Antes de consumir los recursos presupuestados, la entidad aumentó la tasa de interés proyectando la tasa básica pasiva al 15%, con el objetivo de sensibilizar la capacidad de pago de los deudores y asegurarse el pago de las cuotas.
“En este momento los recursos disponibles son escasos, provocando que el poco dinero que hay suba de precio, por el efecto de la relación oferta-demanda”, agregó Trejos.
Esta tendencia se convierte en una desventaja para el consumidor, ya que las diferencias entre los créditos brindados por la banca comercial del Estado y las financieras son abismales.
Por ejemplo, en la modalidad de empeño, el Banco Popular cobra tasas del 31% anual, mientras que el porcentaje en las financieras oscila entre el 60% y 120% anual.
Sin embargo, los segmentos con limitación de acceso al crédito no les quedan más que buscar financiamiento en las entidades financieras no bancarias.
Muestra de ello es que en el caso de Procrédito, la demanda de recursos se duplicó en los primeros 10 meses del año, con respecto al mismo periodo en 2007. Sin embargo, la tasa de rechazo también subió, al 50%.
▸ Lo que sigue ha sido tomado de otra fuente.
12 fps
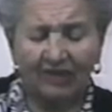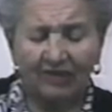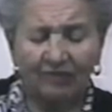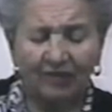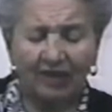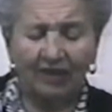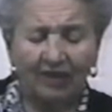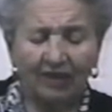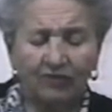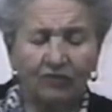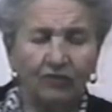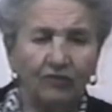released me
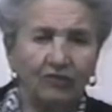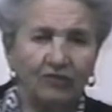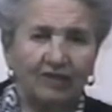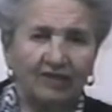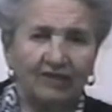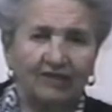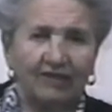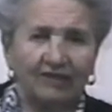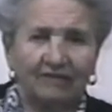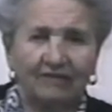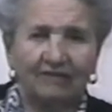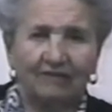to hurt
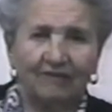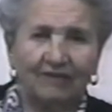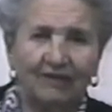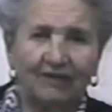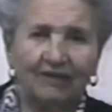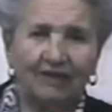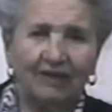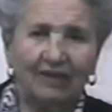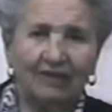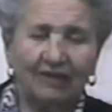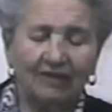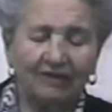Andres.
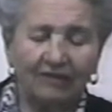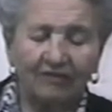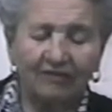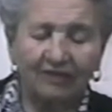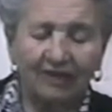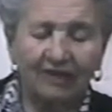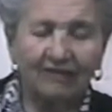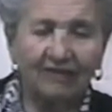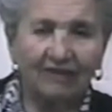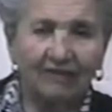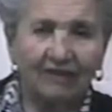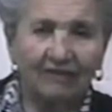They didn't
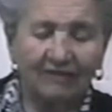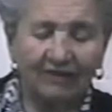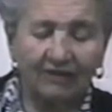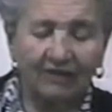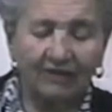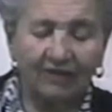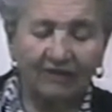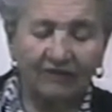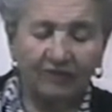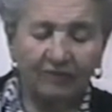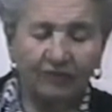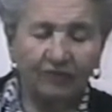release Andres. They didn't
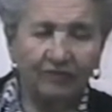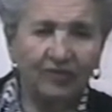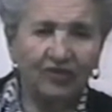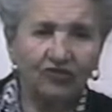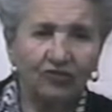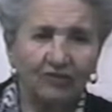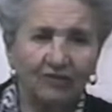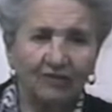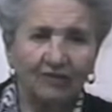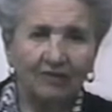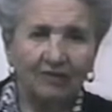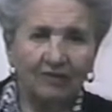give him permission
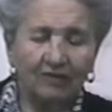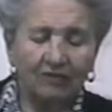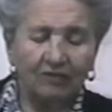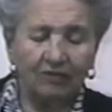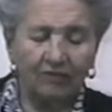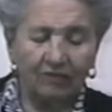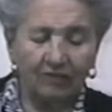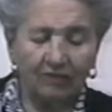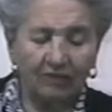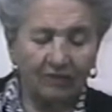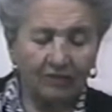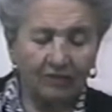to,
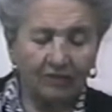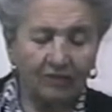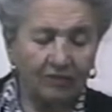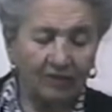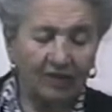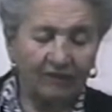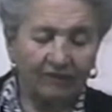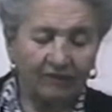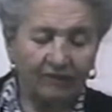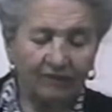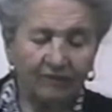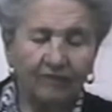uh, to leave.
“Hace un año los bancos incursionaron en el campo personal y daban préstamos sin fiador. Pero ahora suben las tasas y piden uno o dos fiadores”, aseguró Gabriela Zumbado, gerente de Procrédito, quien además destacó que las personas están buscando dinero principalmente para cancelar las tarjetas de crédito.
Por su parte, la Corporación Servivalores, que financia compras en la cadena de supermercados Wal-Mart, también modificó sus políticas para garantizar la capacidad de pago de los deudores.
Una revisión más exhaustiva del historial crediticio del cliente, ajustes en el perfil, tiempo laborado y salarios mínimos son parte de los rubros que modificaron para garantizar el cumplimiento de las cuotas cada mes.